安然有意要让宋黎的父亲高兴,宋黎也希望安然和他父亲相互之间能多了解,宋先明既是喜欢安黎,又不想得罪儿子,三个人可谓聊得不亦乐乎。
移步餐厅的时候,来了一对不速之客——宋黎的姑姑带着一位年轻的女人。
安然认为她年轻,是和自己比起来她的确要年轻许多,看上去顶多二十八岁。
起初她以为这位年轻的女人是她姑姑的女儿,宋黎的表妹,但很快她就发现自己错了。
“这桌饭菜用来招待安小姐这样的贵客未免寒酸了。”
宋思漫眼神柔和地扫过桌子上的每一道菜,最后将目光看向安然含笑说道,“至少要配上白煌鱼子酱和七八年的蒙哈榭白葡萄酒,人生苦短,不能浪费在难吃的饭菜上,安小姐,你觉得呢?”
“有人说,普通人靠味蕾感受食物的酸甜苦辣,而某些富豪是靠大脑皮层——他们需要故事佐餐,如果没有人向他们描述食物的美妙和新奇之处,他们就品尝不出食物的美好。”

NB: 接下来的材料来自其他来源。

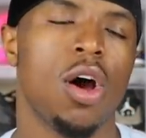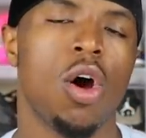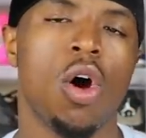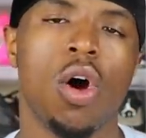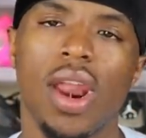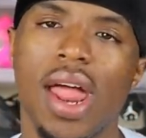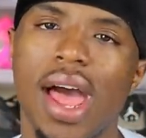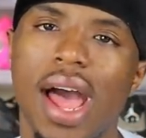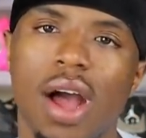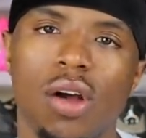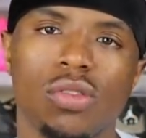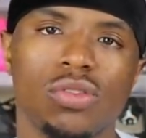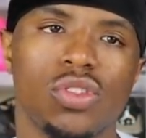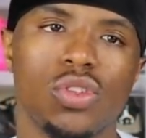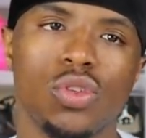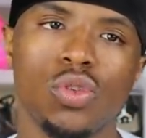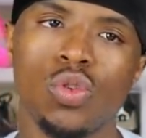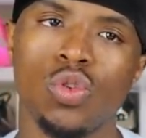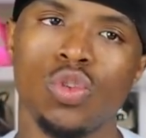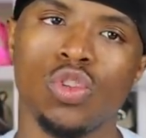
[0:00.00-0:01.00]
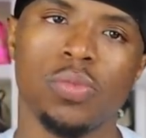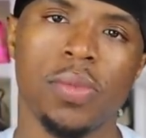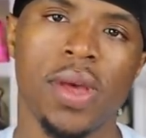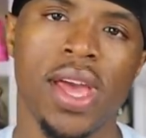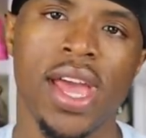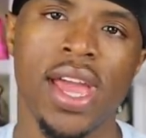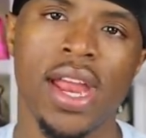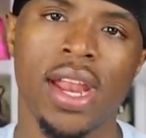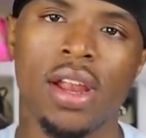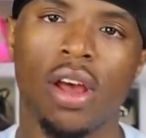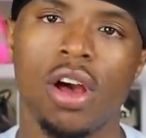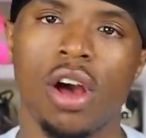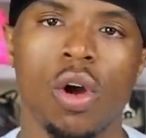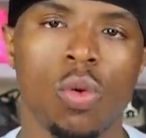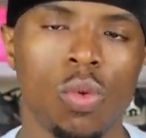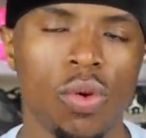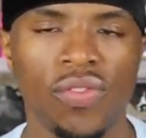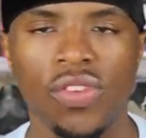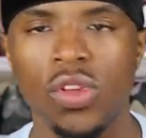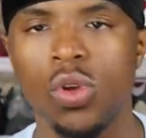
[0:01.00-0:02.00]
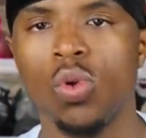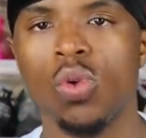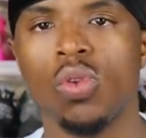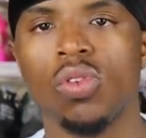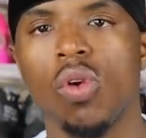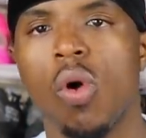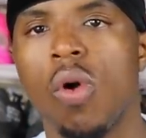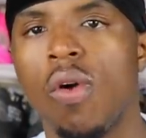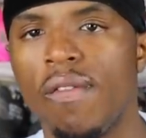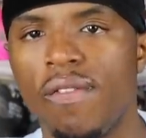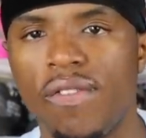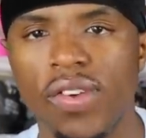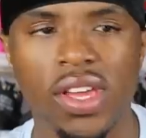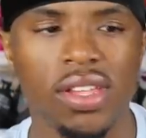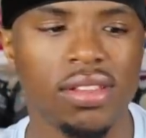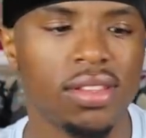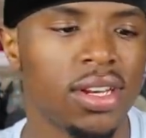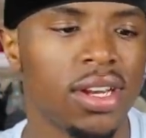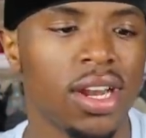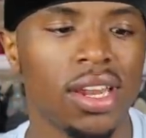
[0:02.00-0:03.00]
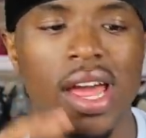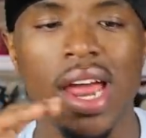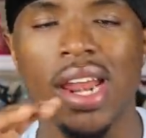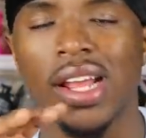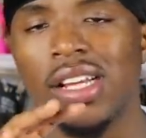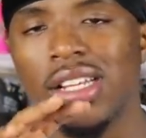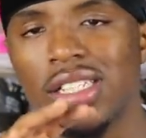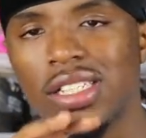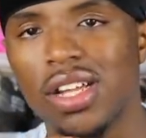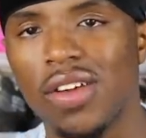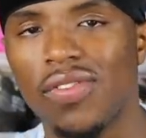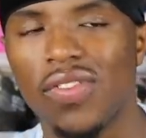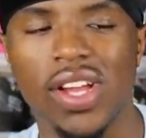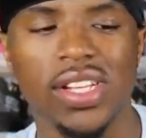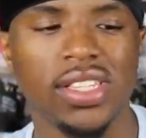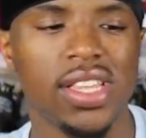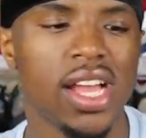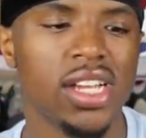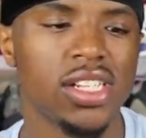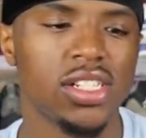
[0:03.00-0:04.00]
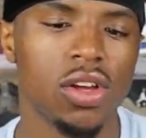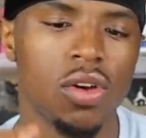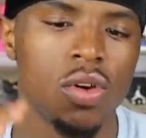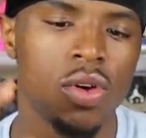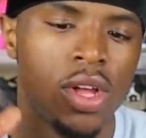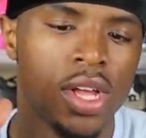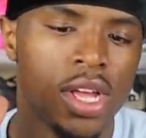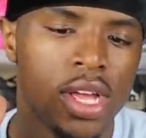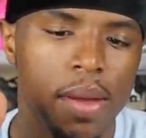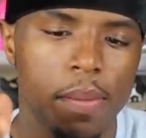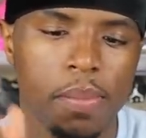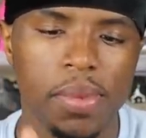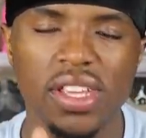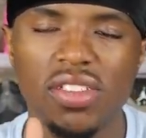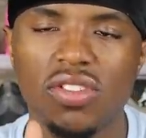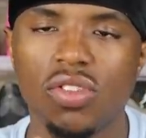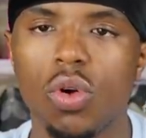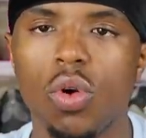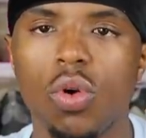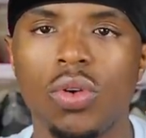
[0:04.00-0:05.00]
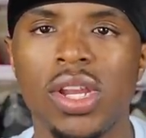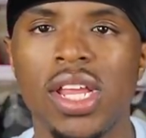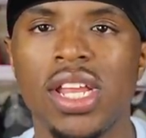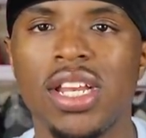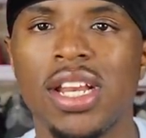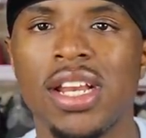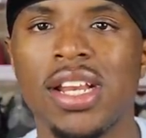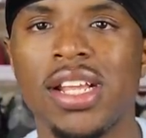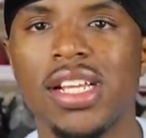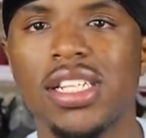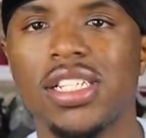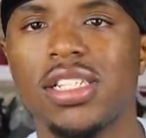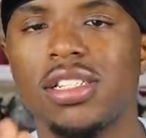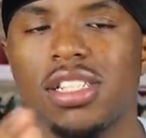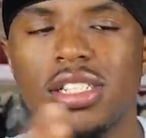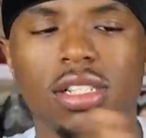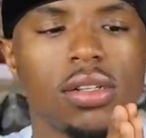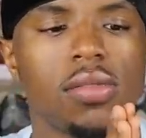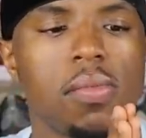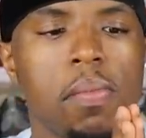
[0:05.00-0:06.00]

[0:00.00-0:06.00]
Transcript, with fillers: all the how to's, man, uh, reviews on feast, and a lot of good stuff like that. So be tuned into this.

宋先明尽兴地笑了起来,“这倒真没说错,我就认识这么一个人,他做什么都喜欢急功近利,包括吃东西也一样。他完全品尝不出食物的好与坏,好像天生没有味觉,除非别人告诉他。”
宋思漫挖苦道,“这个人不会是你自己吧——安小姐,你是事业型女性吗?”
“能否请教,什么样的女性在您看来才称得上是事业型女性?”
“我姑姑肯定不是她口中的事业型女性,心情好的时候做做慈善,心情不好的时候做做美容。”
宋黎笑道。
“你这孩子,哪有这么说你姑姑的。”
被宋黎打岔,宋思漫没有继续这个问题,话题转到自己身上,再抛回去会减少威力,而且在这个问题上,自己不一定能赢。这位安小姐思维敏捷,牙尖嘴利,还喜欢说一些阴阳怪气的话——什么靠大脑皮层之类的。
宋思漫很想从她的穿着打扮上挑毛病,借此侮辱她没有自知之明,竟敢踏进自己从小长大的地方,她也配?可是,她用挑剔的目光反复地不漏痕迹地把这位安小姐仔细看了个遍,也没有找出什么值得攻击的地方。正因为如此,她更不满了,看安然越加不顺眼,侄子的女朋友没有哪一点是值得称赞的,事业普通,家世普通,长相普通也就算了,竟然离过婚还有一个男孩子,宋黎不在乎被人耻笑,但她在乎,她以后出去社交,要是有人不怀好意地提起这件事,让她的脸往哪里放?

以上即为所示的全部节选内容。